Anggota Komisi VII DPR RI, Mulyanto (jawapos.com)
JAKARTA, JMI -- Rencana Pemerintah untuk menghapus
listrik berkapasitas 450 VA sebagai upaya menyerap listrik milik PT PLN
(Persero) yang saat ini sedang mengalami oversupply dipandang sebagai sebuah
kebijakan yang tidak pro rakyat. Dengan kata lain, pemerintah lebih memilih
mengorbankan rakyatnya untuk membeli listrik lebih mahal ketimbang melakukan
rencana lain.
Anggota Komisi VII DPR RI, Mulyanto menegaskan, kebijakan
pemerintah menghapus daya pelanggan listrik 450 VA tidak berperasaan dan
terburu-buru. Mulyanto meminta Pemerintah cermat dan komprehensif
mengatasi surplus listrik (oversupply) PLN.
"Jangan sampai rakyat dikorbankan dengan
menghapus daya pelanggan 450 VA. Jangan sampai kesalahan Pemerintah merencanaan
kebutuhan listrik ditimpakan kepada rakyat kecil. Ini tidak adil.," kata
Mulyanto kepada wartawan, Rabu (14/9).
Apalagi, lanjut Mulyanto, saat ini masyarakat
sedang sulit. Karena harus menghadapi pandemi Covid-19 yang belum usai,
kenaikan harga BBM, serta kenaikan harga bahan makanan.
“Apa pemerintah sudah tidak mampu lagi renegosiasi
dengan pihak pembangkit listrik swasta (IPP) untuk mengerem tambahan pembangkit
baru dalam upaya menekan surplus listrik ini?” tanyanya.
Terkait introduksi listrik dari sumber EB-ET
(energi baru-dan energi terbarukan), Mulyanto menyarankan pmerintah jangan
terpengaruh dengan intervensi asing mengenai energi terbarukan ini.
“Jangan tergopoh-gopoh dan manut saja didikte oleh
pihak internasional.
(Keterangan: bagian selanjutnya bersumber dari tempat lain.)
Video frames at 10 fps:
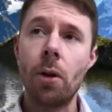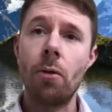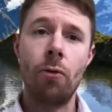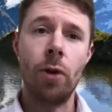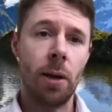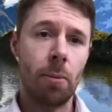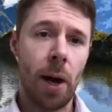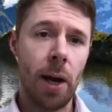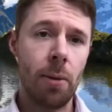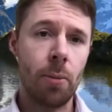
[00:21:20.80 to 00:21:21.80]
reading
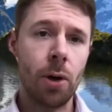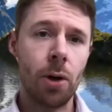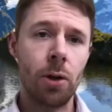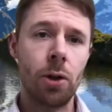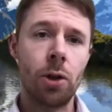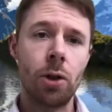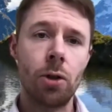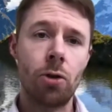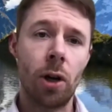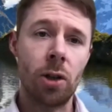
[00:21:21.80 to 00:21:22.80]
papers,
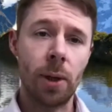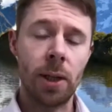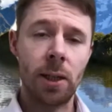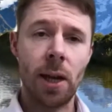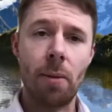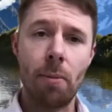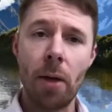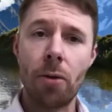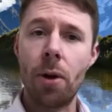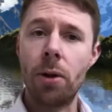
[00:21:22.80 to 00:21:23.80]
trying to understand
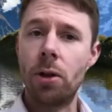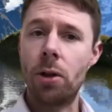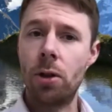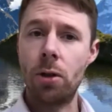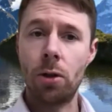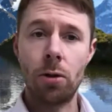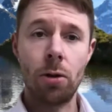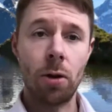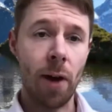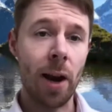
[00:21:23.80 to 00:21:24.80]
methods,
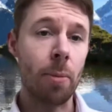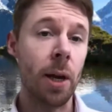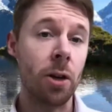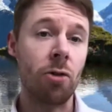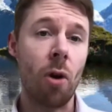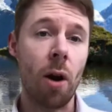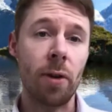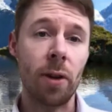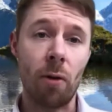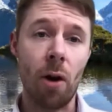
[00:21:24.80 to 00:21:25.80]
developing and
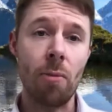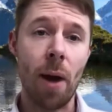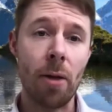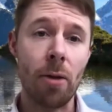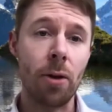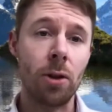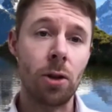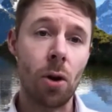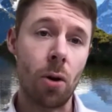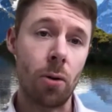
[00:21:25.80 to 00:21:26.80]
driving their own methods
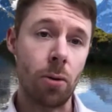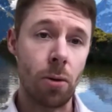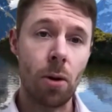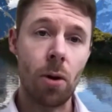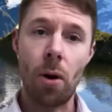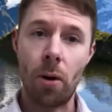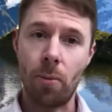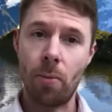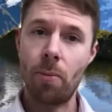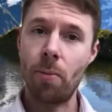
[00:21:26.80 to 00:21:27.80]
on
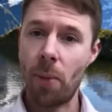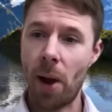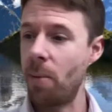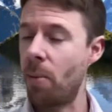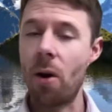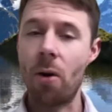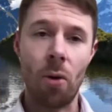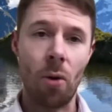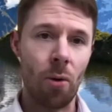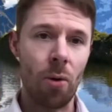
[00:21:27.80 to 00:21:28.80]
paper
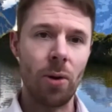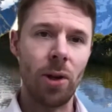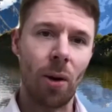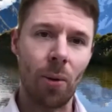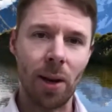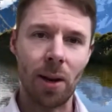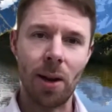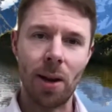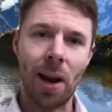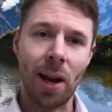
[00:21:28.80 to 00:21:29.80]
or
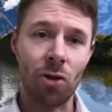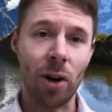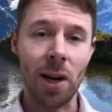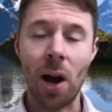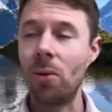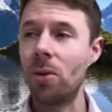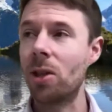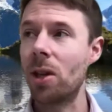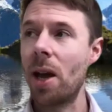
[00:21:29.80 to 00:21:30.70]
in electronic notes,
Lalu ujung-ujungnya yang dikorbankan adalah rakyat dengan
meningkatnya tarif listrik,” paparnya.
Dengan adanya energi terbarukan dan pemerintah
menghapus layanan daya 450VA, justru akan makin membebani rakyat kecil.
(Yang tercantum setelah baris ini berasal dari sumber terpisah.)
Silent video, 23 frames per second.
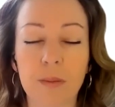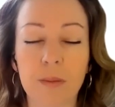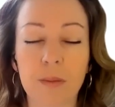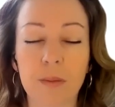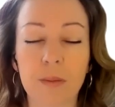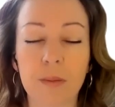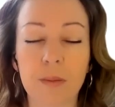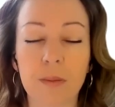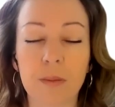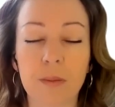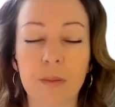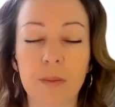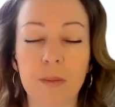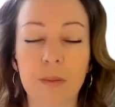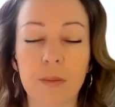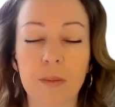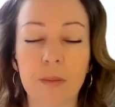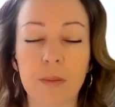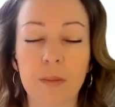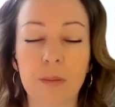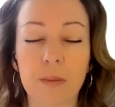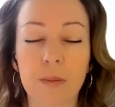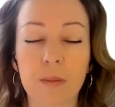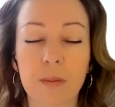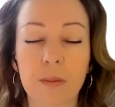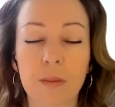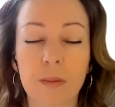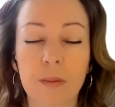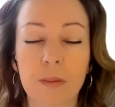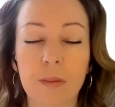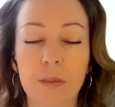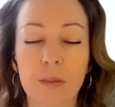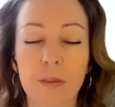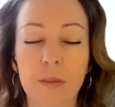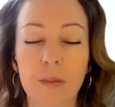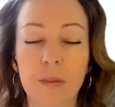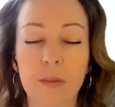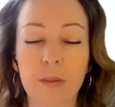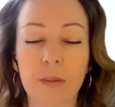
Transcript: [no speech]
Seharusnya pemerintah tetap memberikan subsidi bagi masyarakat yang kurang
mampu, terlebih kondisi ekonomi saat ini sedang sulit akibat pandemi.
"Jangan subsidinya ikut dihapus. Ini akan
memberatkan rakyat. Kemudian perpindahan daya listrik PLN dari 450 VA ke 900 VA
tersebut diberikan secara gratis tanpa dipungut biaya apapun,” tegasnya.
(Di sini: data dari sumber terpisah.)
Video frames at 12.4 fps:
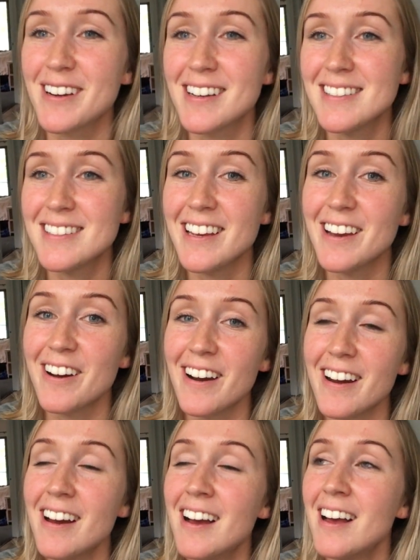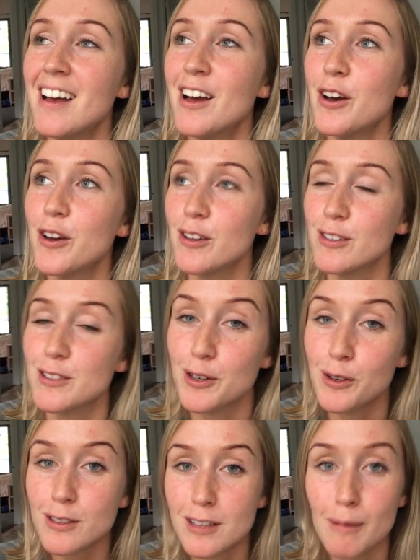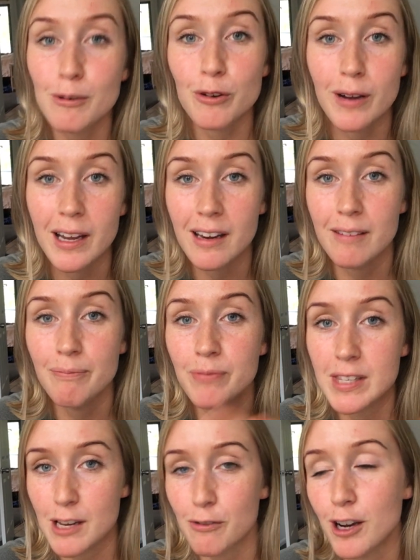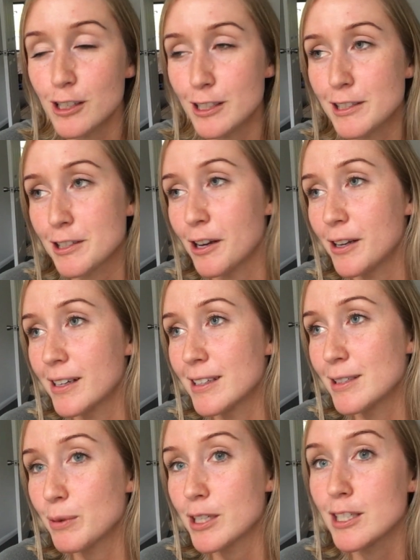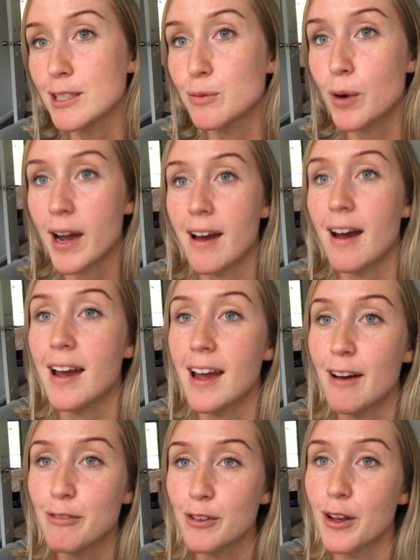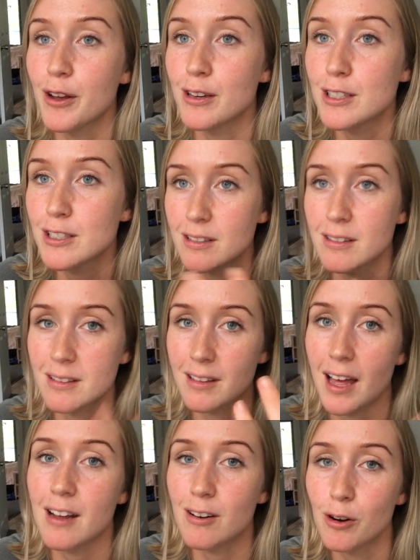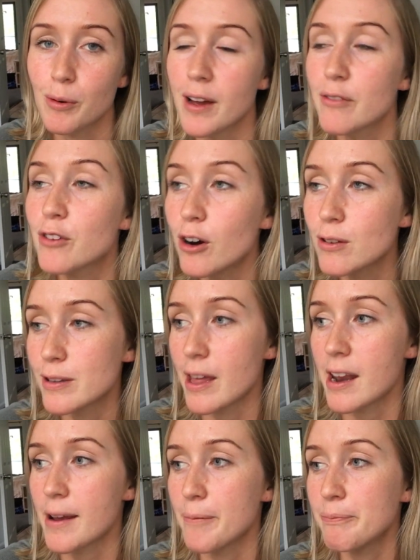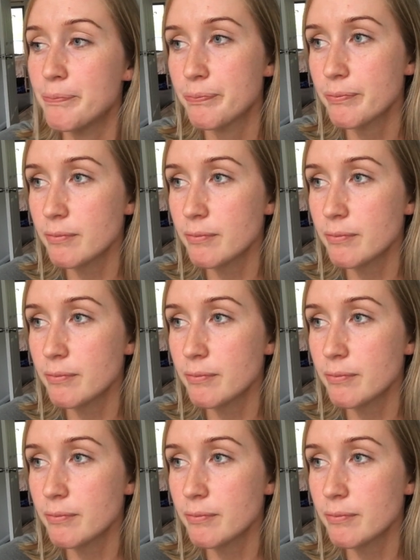Castillo, whose course I'm doing, Self-Coaching Scholars, which is where I have learned that whole way of goal setting,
Mulyanto juga meminta Pemerintah berkonsultasi
dahulu dengan Komisi VII DPR RI, yang menangani masalah energi ini, sebelum
mengambil kebijakan terkait listrik, yang berdampak luas bagi masyarakat. Kalau
caranya seperti ini, sudah melanggar pakem ketatanegaraan, kata Mulyanto.
"Komisi VII DPR RI dalam waktu dekat akan
memanggil pihak terkait meminta keterangan soal ini,” demikian Mulyanto.
PLN tengah mengalami oversupply listrik sebanyak 6
Giga Watt (GW). Padahal tahun depan ada pembangkit listrik baru yang akan
beroperasi dan menambah oversupply listrik sebesar 1,4 GW menjadi total 7,4 GW.
Di sisi lain, pemerintah sedang menggemborkan produksi
listrik dari Energi Baru dan Energi Terbarukan. Listrik EBET akan masuk di
tahun 2030. Bila ini terjadi, maka diperkirakan oversupply listrik yang
dihadapi oleh PLN akan semakin membengkak, menjadi 41 GW.